Top of Dataset excerpts

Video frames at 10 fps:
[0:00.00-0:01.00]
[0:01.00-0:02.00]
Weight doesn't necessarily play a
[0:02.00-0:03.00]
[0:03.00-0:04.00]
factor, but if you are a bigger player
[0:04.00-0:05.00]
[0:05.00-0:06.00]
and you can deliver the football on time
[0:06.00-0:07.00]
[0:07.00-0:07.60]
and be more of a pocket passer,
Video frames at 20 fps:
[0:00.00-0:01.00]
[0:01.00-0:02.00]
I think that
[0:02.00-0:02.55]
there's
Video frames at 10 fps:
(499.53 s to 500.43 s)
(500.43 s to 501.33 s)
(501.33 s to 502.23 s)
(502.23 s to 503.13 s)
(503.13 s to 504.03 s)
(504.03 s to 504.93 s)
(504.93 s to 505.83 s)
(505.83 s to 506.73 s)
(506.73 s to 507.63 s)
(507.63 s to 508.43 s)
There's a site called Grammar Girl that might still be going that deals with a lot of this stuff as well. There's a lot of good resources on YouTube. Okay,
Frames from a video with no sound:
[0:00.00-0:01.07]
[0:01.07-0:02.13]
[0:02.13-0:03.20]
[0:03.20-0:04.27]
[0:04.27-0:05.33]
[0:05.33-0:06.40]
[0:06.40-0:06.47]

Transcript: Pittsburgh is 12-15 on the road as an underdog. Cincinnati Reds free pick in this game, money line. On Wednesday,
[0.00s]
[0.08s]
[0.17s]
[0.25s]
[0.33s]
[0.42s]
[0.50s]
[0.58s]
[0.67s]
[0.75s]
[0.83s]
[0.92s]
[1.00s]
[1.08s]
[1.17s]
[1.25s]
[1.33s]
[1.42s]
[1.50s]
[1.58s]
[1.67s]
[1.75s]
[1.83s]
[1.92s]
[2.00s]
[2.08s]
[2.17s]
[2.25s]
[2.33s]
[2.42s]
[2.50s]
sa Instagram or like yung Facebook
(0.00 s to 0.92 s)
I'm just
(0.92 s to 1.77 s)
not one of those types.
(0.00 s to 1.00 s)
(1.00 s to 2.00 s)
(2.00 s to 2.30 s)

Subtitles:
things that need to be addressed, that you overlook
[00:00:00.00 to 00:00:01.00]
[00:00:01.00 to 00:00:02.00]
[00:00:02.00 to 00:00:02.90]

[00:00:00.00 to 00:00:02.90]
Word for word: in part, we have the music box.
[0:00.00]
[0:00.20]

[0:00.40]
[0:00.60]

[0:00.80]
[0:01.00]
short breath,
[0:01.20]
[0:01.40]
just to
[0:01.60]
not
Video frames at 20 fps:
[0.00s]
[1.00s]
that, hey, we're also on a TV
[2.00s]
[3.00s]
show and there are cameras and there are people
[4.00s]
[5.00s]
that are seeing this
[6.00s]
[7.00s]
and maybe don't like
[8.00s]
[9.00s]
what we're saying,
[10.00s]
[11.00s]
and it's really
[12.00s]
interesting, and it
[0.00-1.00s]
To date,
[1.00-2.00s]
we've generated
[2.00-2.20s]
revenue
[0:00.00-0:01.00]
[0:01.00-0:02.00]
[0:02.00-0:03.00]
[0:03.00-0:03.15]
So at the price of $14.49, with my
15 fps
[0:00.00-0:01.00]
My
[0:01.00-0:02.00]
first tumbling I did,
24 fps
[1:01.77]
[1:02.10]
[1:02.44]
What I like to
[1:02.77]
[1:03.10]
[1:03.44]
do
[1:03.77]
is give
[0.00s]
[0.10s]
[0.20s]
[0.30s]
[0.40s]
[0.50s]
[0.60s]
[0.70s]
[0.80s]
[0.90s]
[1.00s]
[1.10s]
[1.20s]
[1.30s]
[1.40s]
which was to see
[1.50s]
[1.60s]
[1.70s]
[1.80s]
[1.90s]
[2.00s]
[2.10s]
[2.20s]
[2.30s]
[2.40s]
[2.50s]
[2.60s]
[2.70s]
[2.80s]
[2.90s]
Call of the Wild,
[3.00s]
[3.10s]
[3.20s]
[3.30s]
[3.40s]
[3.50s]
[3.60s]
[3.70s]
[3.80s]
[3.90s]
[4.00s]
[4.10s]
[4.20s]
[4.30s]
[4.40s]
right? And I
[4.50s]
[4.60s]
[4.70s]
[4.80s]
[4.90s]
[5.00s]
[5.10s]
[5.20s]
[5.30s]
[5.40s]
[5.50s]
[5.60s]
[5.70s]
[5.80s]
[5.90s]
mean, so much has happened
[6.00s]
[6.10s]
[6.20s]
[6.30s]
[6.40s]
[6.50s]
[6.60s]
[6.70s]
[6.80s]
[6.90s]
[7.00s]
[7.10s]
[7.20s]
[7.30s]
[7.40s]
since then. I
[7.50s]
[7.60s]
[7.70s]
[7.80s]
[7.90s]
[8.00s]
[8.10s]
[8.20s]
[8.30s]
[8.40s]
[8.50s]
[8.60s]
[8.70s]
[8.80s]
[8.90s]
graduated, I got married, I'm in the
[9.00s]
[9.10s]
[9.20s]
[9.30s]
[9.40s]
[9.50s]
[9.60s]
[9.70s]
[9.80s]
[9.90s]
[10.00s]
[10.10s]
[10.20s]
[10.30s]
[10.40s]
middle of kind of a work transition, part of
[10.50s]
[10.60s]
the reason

Bottom of Dataset excerpts

Exercise details:
Write the whole listing out again exactly.

Answer for the task:
Video frames at 10 fps:
[0:00.00-0:01.00]
[0:01.00-0:02.00]
Weight doesn't necessarily play a
[0:02.00-0:03.00]
[0:03.00-0:04.00]
factor, but if you are a bigger player
[0:04.00-0:05.00]
[0:05.00-0:06.00]
and you can deliver the football on time
[0:06.00-0:07.00]
[0:07.00-0:07.60]
and be more of a pocket passer,
Video frames at 20 fps:
[0:00.00-0:01.00]
[0:01.00-0:02.00]
I think that
[0:02.00-0:02.55]
there's
Video frames at 10 fps:
(499.53 s to 500.43 s)
(500.43 s to 501.33 s)
(501.33 s to 502.23 s)
(502.23 s to 503.13 s)
(503.13 s to 504.03 s)
(504.03 s to 504.93 s)
(504.93 s to 505.83 s)
(505.83 s to 506.73 s)
(506.73 s to 507.63 s)
(507.63 s to 508.43 s)
There's a site called Grammar Girl that might still be going that deals with a lot of this stuff as well. There's a lot of good resources on YouTube. Okay,
Frames from a video with no sound:
[0:00.00-0:01.07]
[0:01.07-0:02.13]
[0:02.13-0:03.20]
[0:03.20-0:04.27]
[0:04.27-0:05.33]
[0:05.33-0:06.40]
[0:06.40-0:06.47]

Transcript: Pittsburgh is 12-15 on the road as an underdog. Cincinnati Reds free pick in this game, money line. On Wednesday,
[0.00s]
[0.08s]
[0.17s]
[0.25s]
[0.33s]
[0.42s]
[0.50s]
[0.58s]
[0.67s]
[0.75s]
[0.83s]
[0.92s]
[1.00s]
[1.08s]
[1.17s]
[1.25s]
[1.33s]
[1.42s]
[1.50s]
[1.58s]
[1.67s]
[1.75s]
[1.83s]
[1.92s]
[2.00s]
[2.08s]
[2.17s]
[2.25s]
[2.33s]
[2.42s]
[2.50s]
sa Instagram or like yung Facebook
(0.00 s to 0.92 s)
I'm just
(0.92 s to 1.77 s)
not one of those types.
(0.00 s to 1.00 s)
(1.00 s to 2.00 s)
(2.00 s to 2.30 s)

Subtitles:
things that need to be addressed, that you overlook
[00:00:00.00 to 00:00:01.00]
[00:00:01.00 to 00:00:02.00]
[00:00:02.00 to 00:00:02.90]

[00:00:00.00 to 00:00:02.90]
Word for word: in part, we have the music box.
[0:00.00]
[0:00.20]

[0:00.40]
[0:00.60]

[0:00.80]
[0:01.00]
short breath,
[0:01.20]
[0:01.40]
just to
[0:01.60]
not
Video frames at 20 fps:
[0.00s]
[1.00s]
that, hey, we're also on a TV
[2.00s]
[3.00s]
show and there are cameras and there are people
[4.00s]
[5.00s]
that are seeing this
[6.00s]
[7.00s]
and maybe don't like
[8.00s]
[9.00s]
what we're saying,
[10.00s]
[11.00s]
and it's really
[12.00s]
interesting, and it
[0.00-1.00s]
To date,
[1.00-2.00s]
we've generated
[2.00-2.20s]
revenue
[0:00.00-0:01.00]
[0:01.00-0:02.00]
[0:02.00-0:03.00]
[0:03.00-0:03.15]
So at the price of $14.49, with my
15 fps
[0:00.00-0:01.00]
My
[0:01.00-0:02.00]
first tumbling I did,
24 fps
[1:01.77]
[1:02.10]
[1:02.44]
What I like to
[1:02.77]
[1:03.10]
[1:03.44]
do
[1:03.77]
is give
[0.00s]
[0.10s]
[0.20s]
[0.30s]
[0.40s]
[0.50s]
[0.60s]
[0.70s]
[0.80s]
[0.90s]
[1.00s]
[1.10s]
[1.20s]
[1.30s]
[1.40s]
which was to see
[1.50s]
[1.60s]
[1.70s]
[1.80s]
[1.90s]
[2.00s]
[2.10s]
[2.20s]
[2.30s]
[2.40s]
[2.50s]
[2.60s]
[2.70s]
[2.80s]
[2.90s]
Call of the Wild,
[3.00s]
[3.10s]
[3.20s]
[3.30s]
[3.40s]
[3.50s]
[3.60s]
[3.70s]
[3.80s]
[3.90s]
[4.00s]
[4.10s]
[4.20s]
[4.30s]
[4.40s]
right? And I
[4.50s]
[4.60s]
[4.70s]
[4.80s]
[4.90s]
[5.00s]
[5.10s]
[5.20s]
[5.30s]
[5.40s]
[5.50s]
[5.60s]
[5.70s]
[5.80s]
[5.90s]
mean, so much has happened
[6.00s]
[6.10s]
[6.20s]
[6.30s]
[6.40s]
[6.50s]
[6.60s]
[6.70s]
[6.80s]
[6.90s]
[7.00s]
[7.10s]
[7.20s]
[7.30s]
[7.40s]
since then. I
[7.50s]
[7.60s]
[7.70s]
[7.80s]
[7.90s]
[8.00s]
[8.10s]
[8.20s]
[8.30s]
[8.40s]
[8.50s]
[8.60s]
[8.70s]
[8.80s]
[8.90s]
graduated, I got married, I'm in the
[9.00s]
[9.10s]
[9.20s]
[9.30s]
[9.40s]
[9.50s]
[9.60s]
[9.70s]
[9.80s]
[9.90s]
[10.00s]
[10.10s]
[10.20s]
[10.30s]
[10.40s]
middle of kind of a work transition, part of
[10.50s]
[10.60s]
the reason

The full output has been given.